*** Opening of SUPPLIED DATA ***
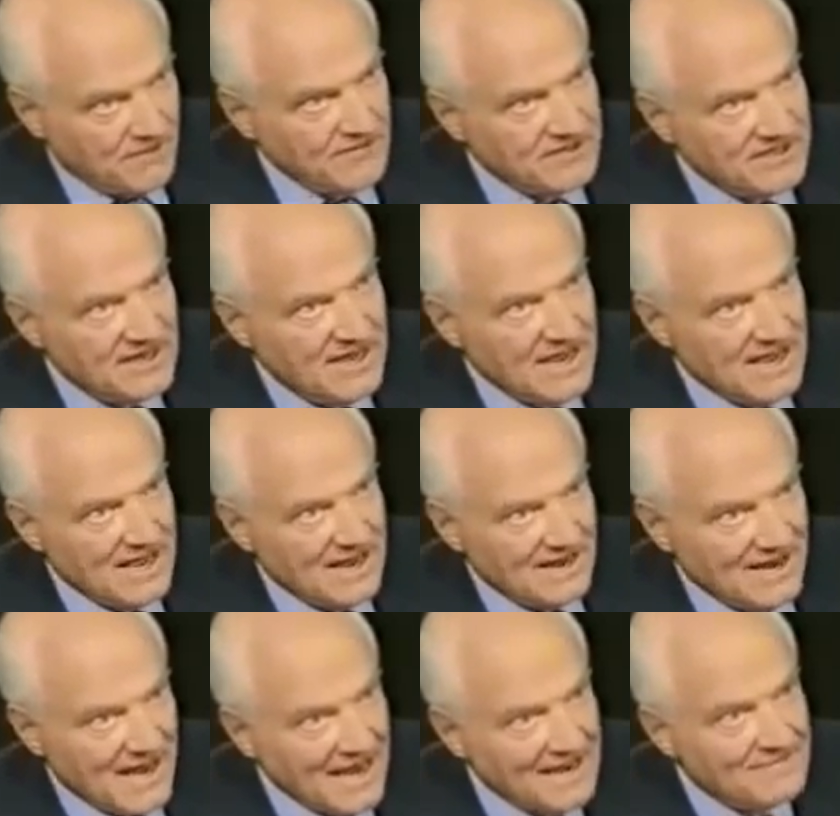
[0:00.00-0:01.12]
poverty,
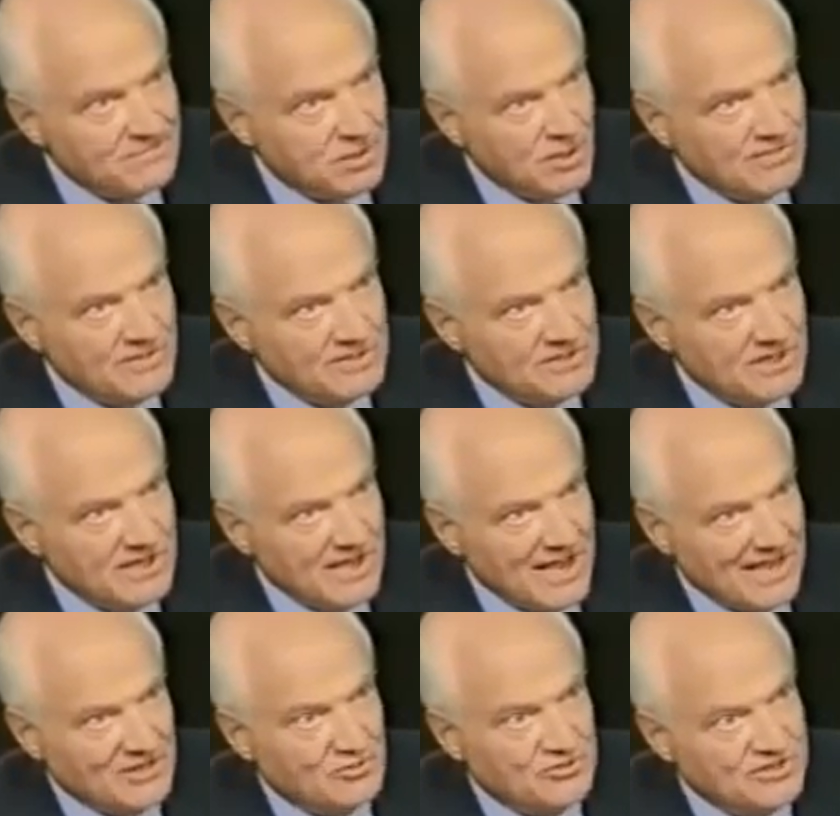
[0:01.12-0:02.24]
unemployment,
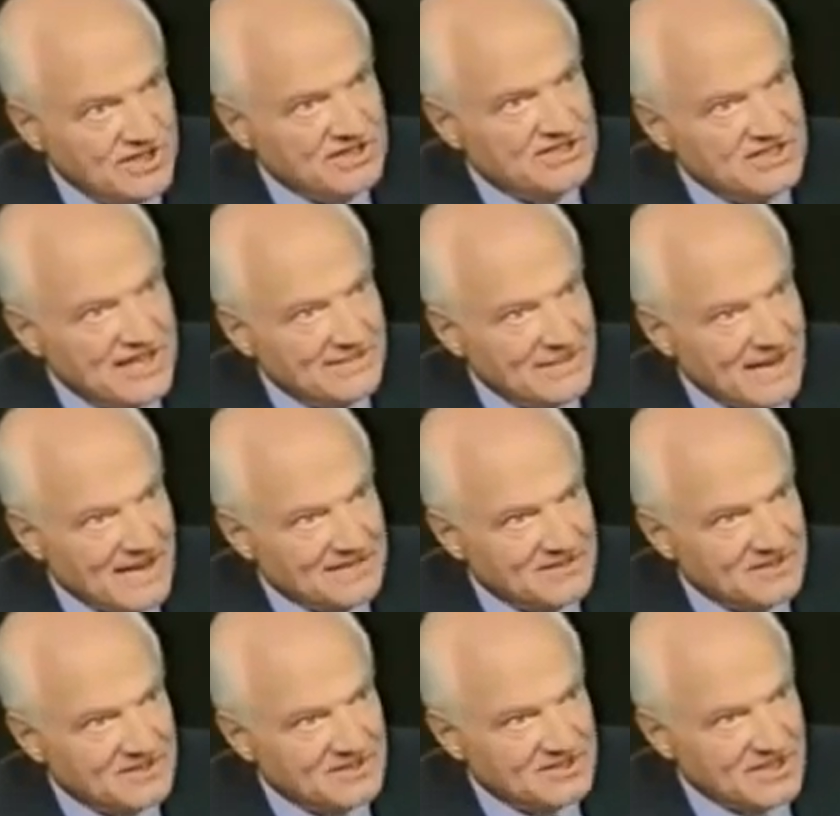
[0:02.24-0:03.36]
and you
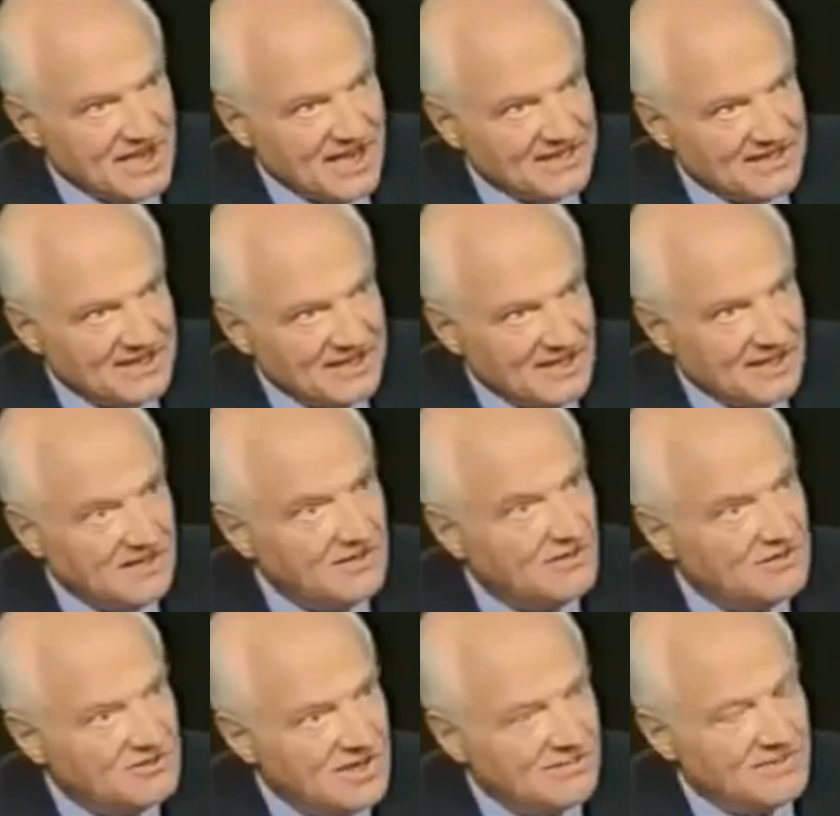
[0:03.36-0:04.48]
destabilize the society,
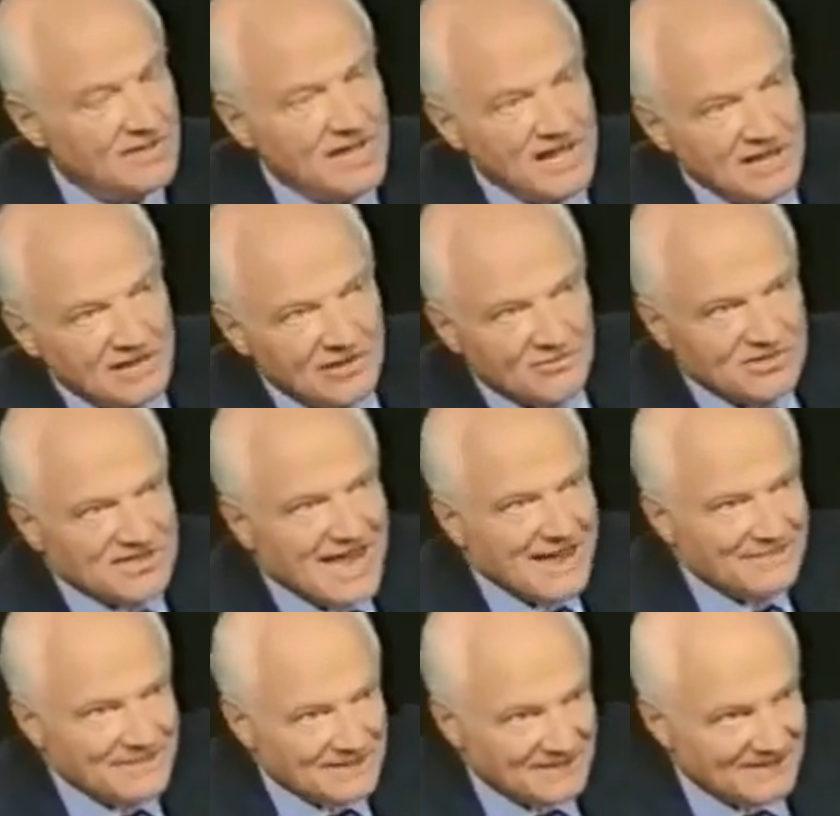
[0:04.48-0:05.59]
you're in trouble. Look
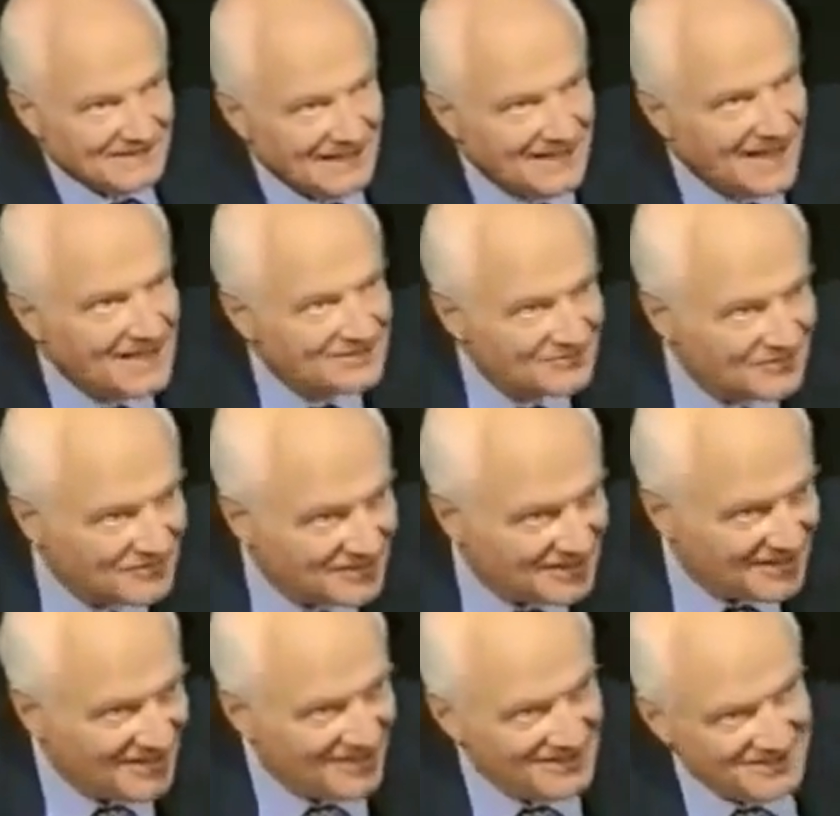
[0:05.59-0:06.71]
what's happened in the last
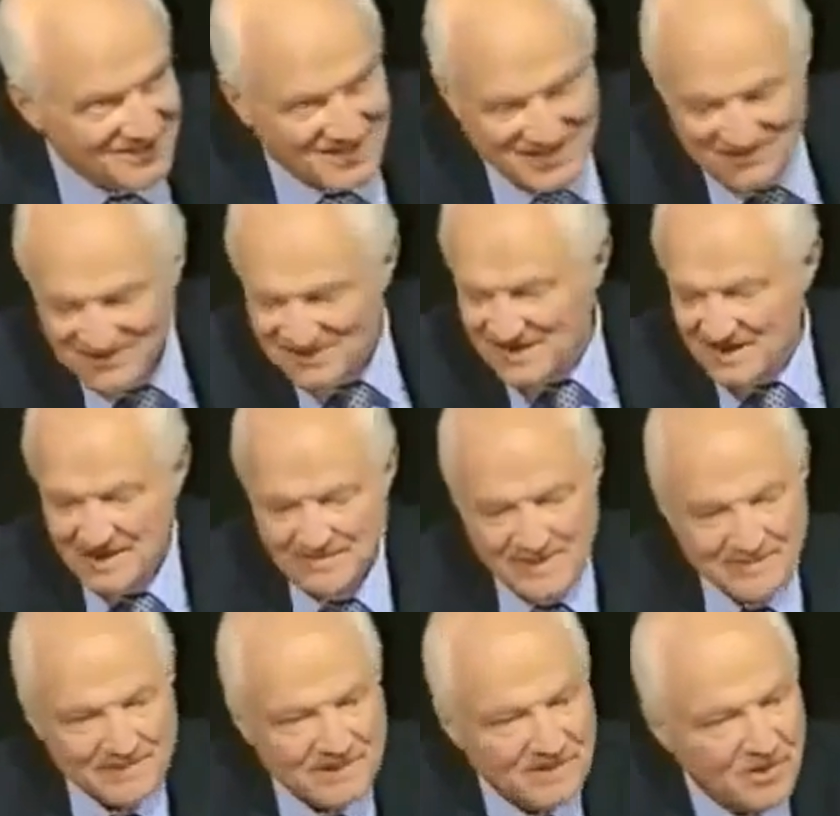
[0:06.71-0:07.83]
50 years. You see,
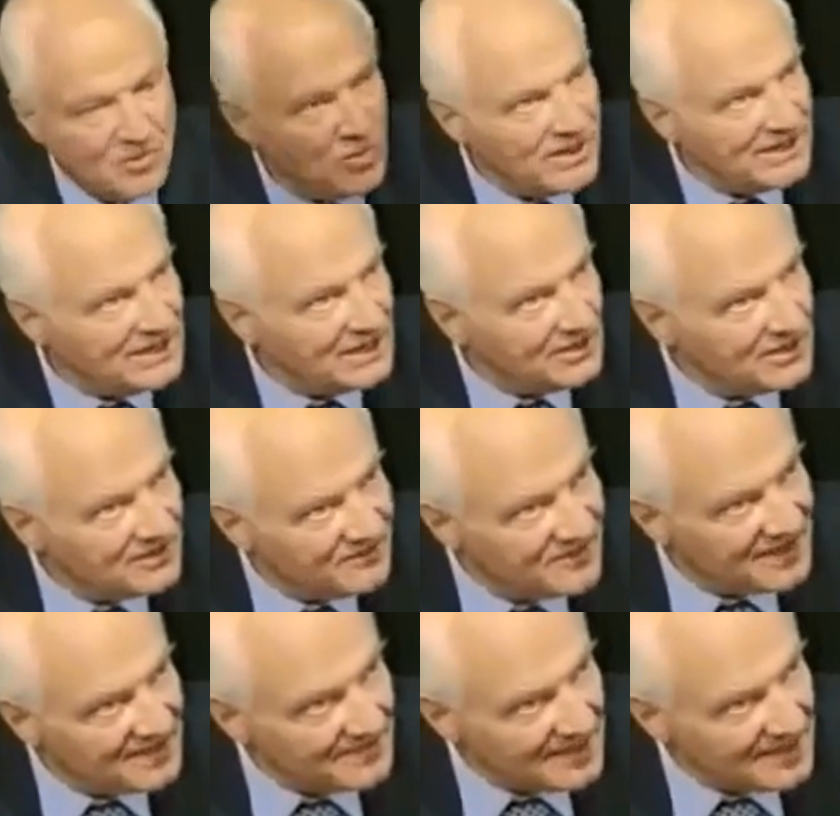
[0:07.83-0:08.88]
people are not willing to look at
*** Close of SUPPLIED DATA ***
» **TASK TO COMPLETE**:
Output exactly and only the lines from the line containing "[0:03.36-0:04.48]" to the end of the entries, both included, and omit every picture.

» **TASK RESPONSE**:
[0:03.36-0:04.48]
destabilize the society,
[0:04.48-0:05.59]
you're in trouble. Look
[0:05.59-0:06.71]
what's happened in the last
[0:06.71-0:07.83]
50 years. You see,
[0:07.83-0:08.88]
people are not willing to look at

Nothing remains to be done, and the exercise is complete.